### DATASET CONTENT

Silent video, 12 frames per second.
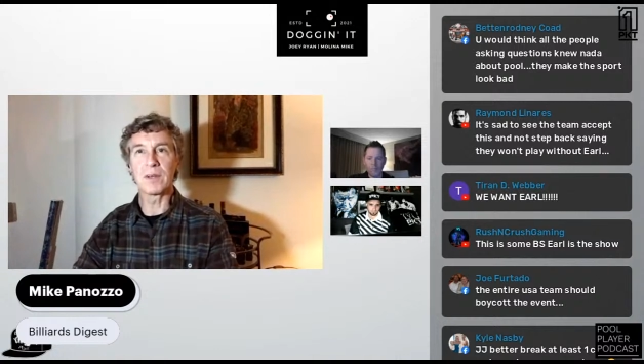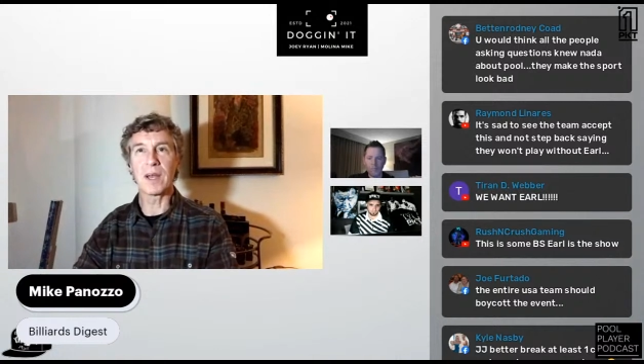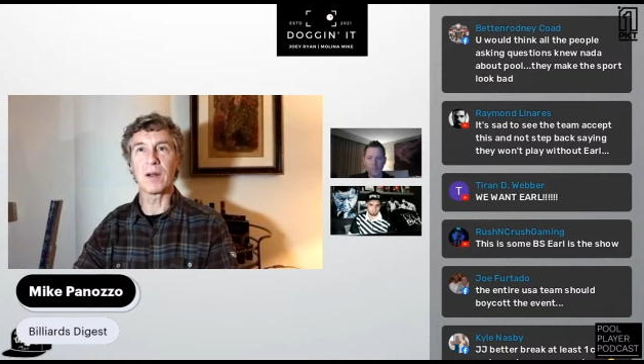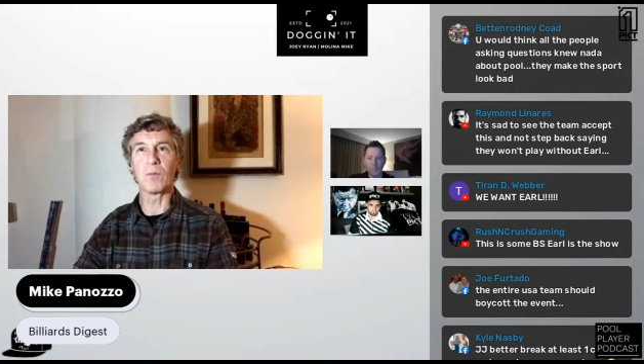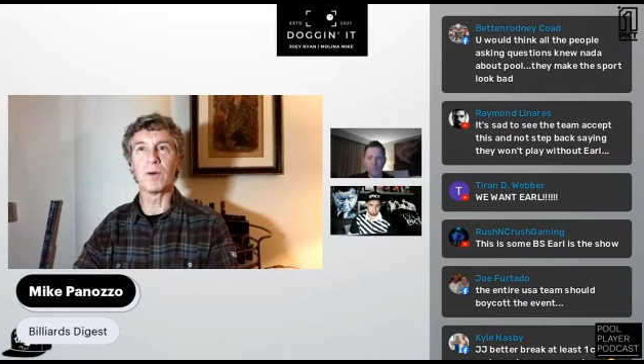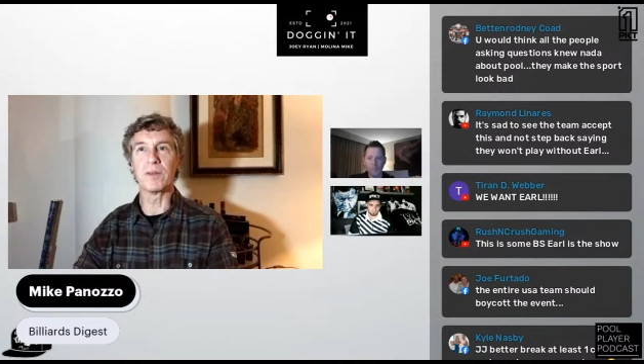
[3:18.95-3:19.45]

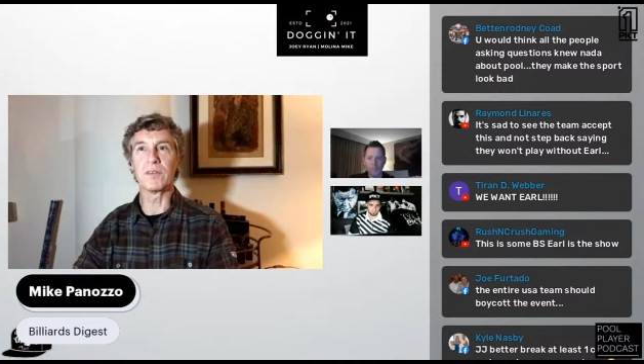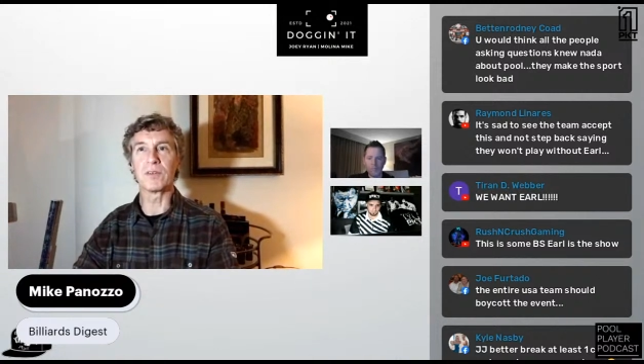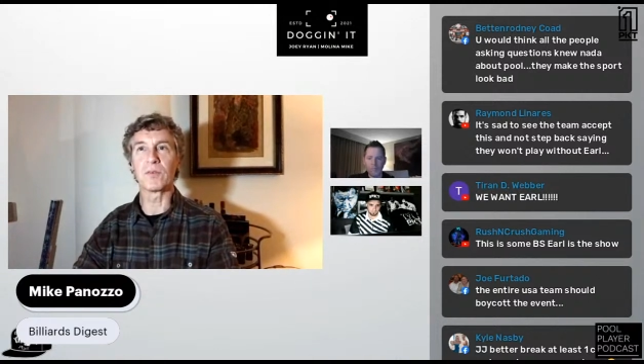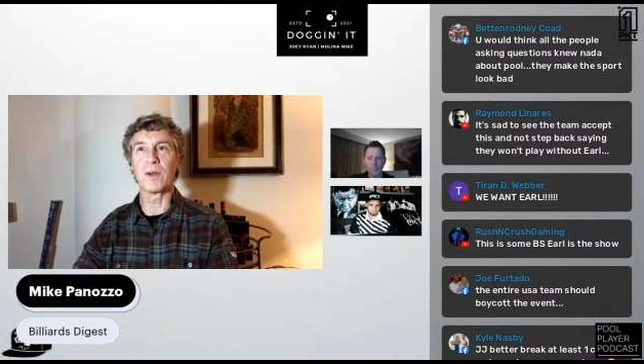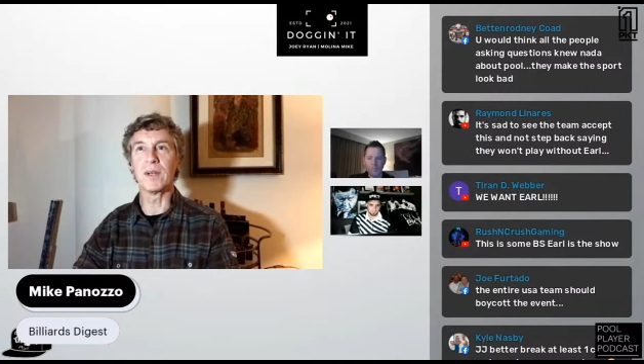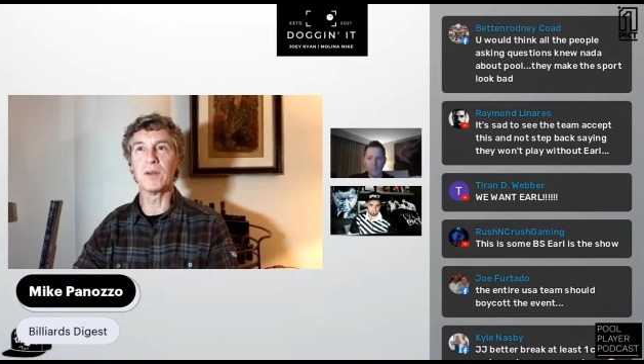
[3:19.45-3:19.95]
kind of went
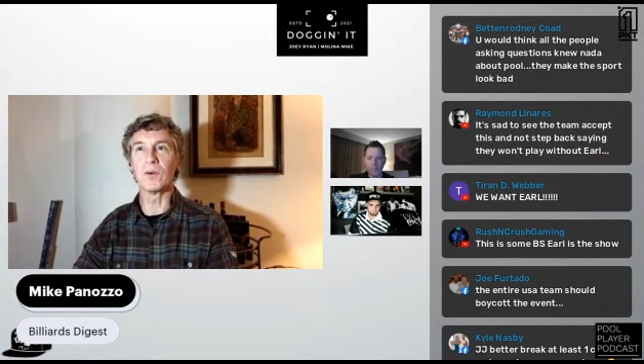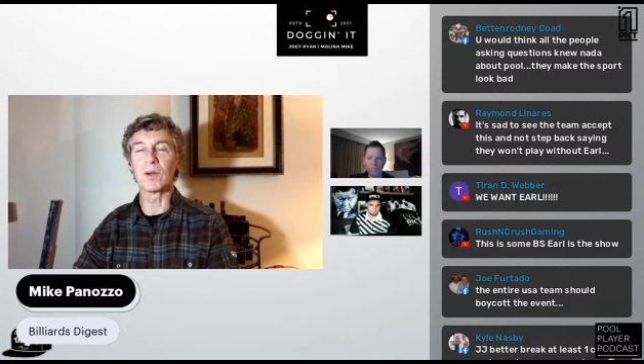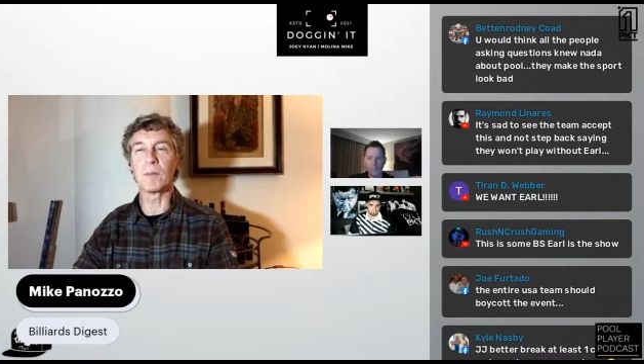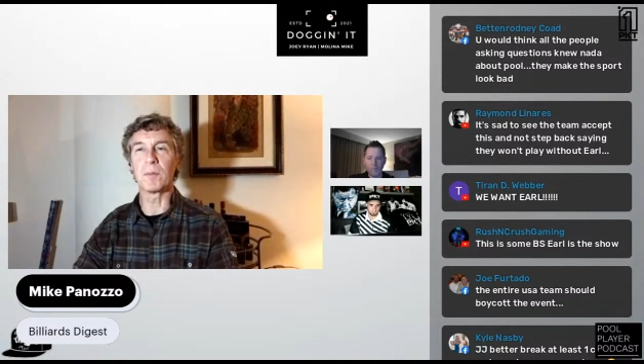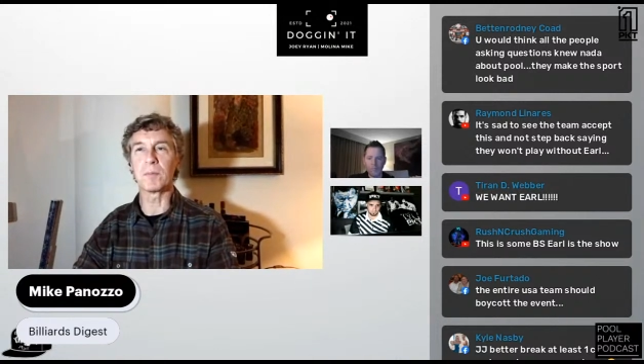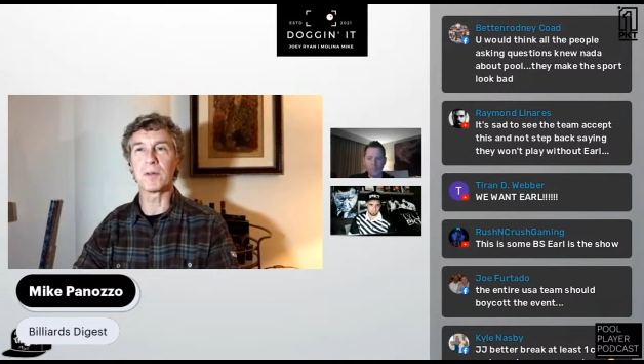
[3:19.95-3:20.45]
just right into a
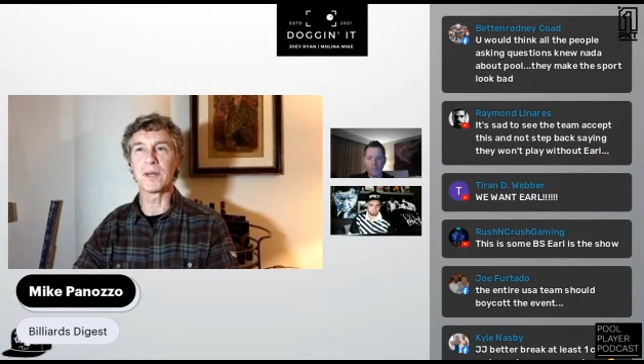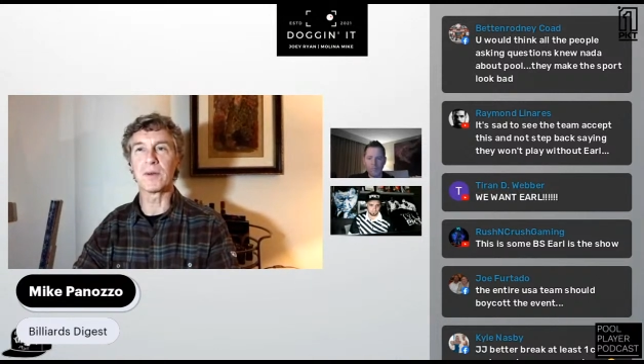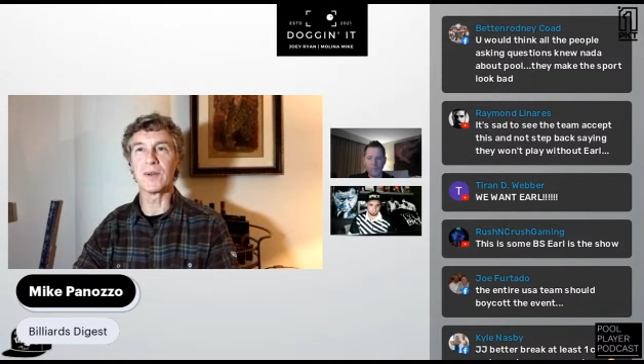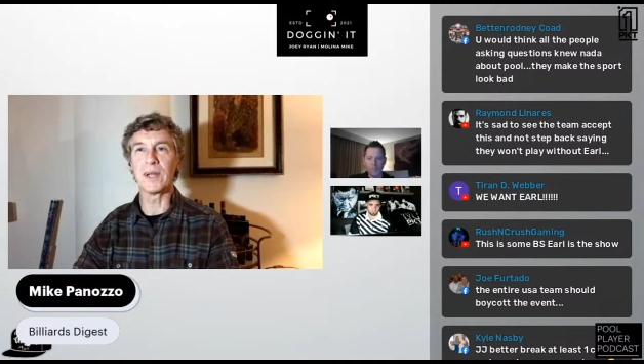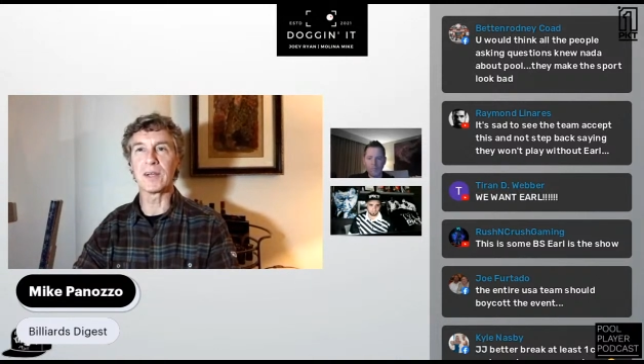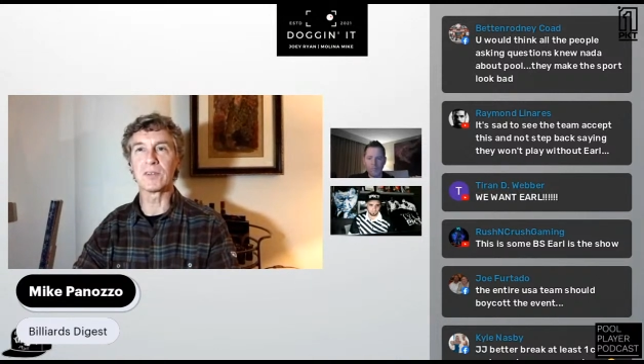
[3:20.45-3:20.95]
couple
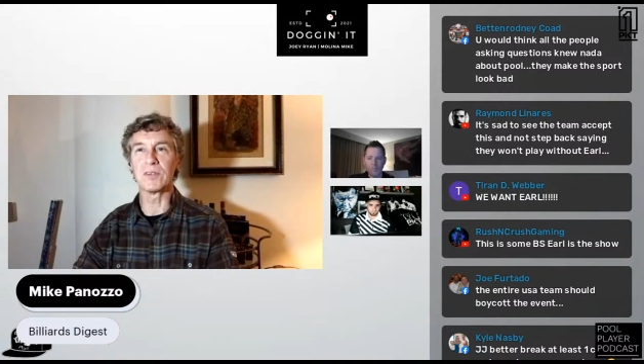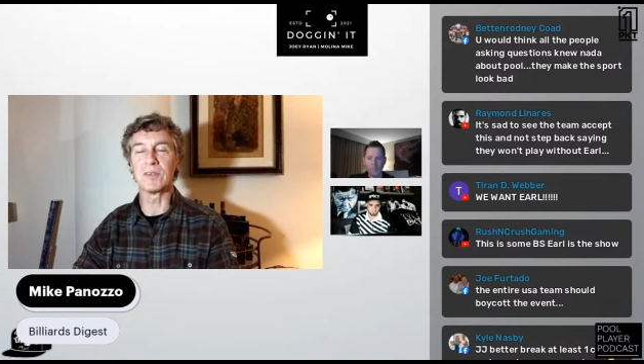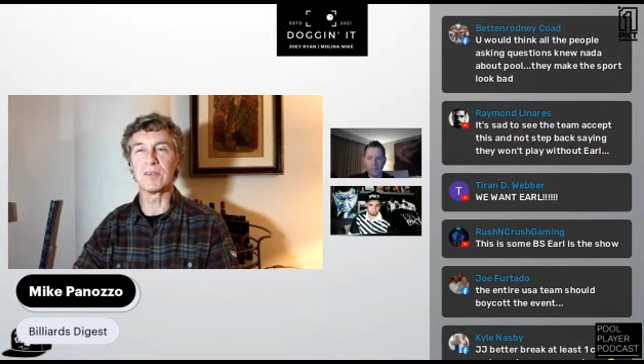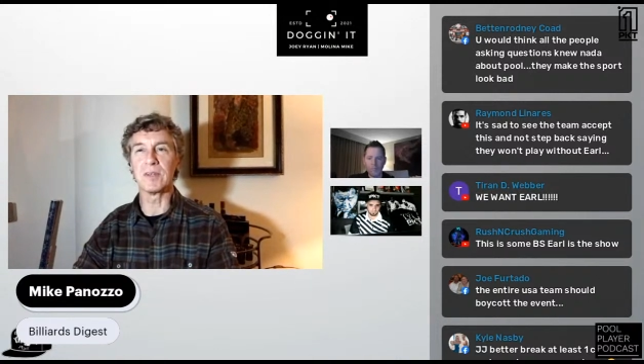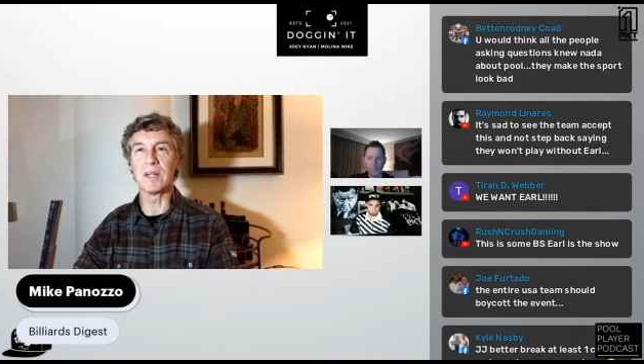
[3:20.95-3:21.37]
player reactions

...

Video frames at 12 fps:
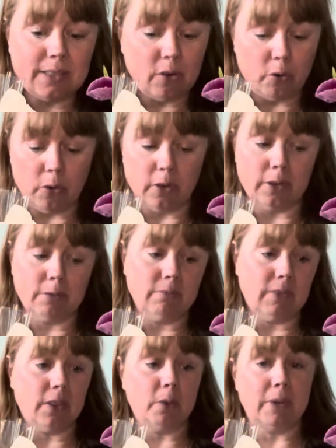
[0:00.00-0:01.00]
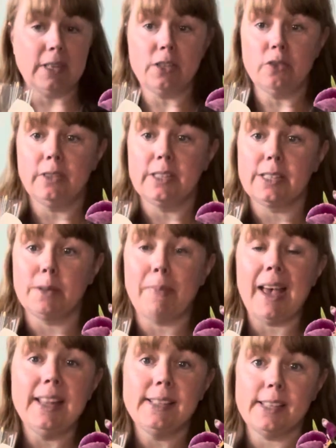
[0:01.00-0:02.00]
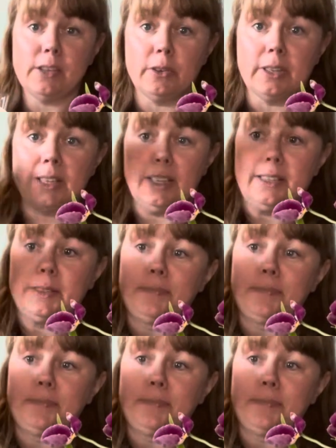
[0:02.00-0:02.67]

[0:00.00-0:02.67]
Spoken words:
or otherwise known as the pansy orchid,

### WHAT YOU NEED TO DO
Copy each line of the records above that carries the word "frames".

### TASK ANSWER
Silent video, 12 frames per second.
Video frames at 12 fps:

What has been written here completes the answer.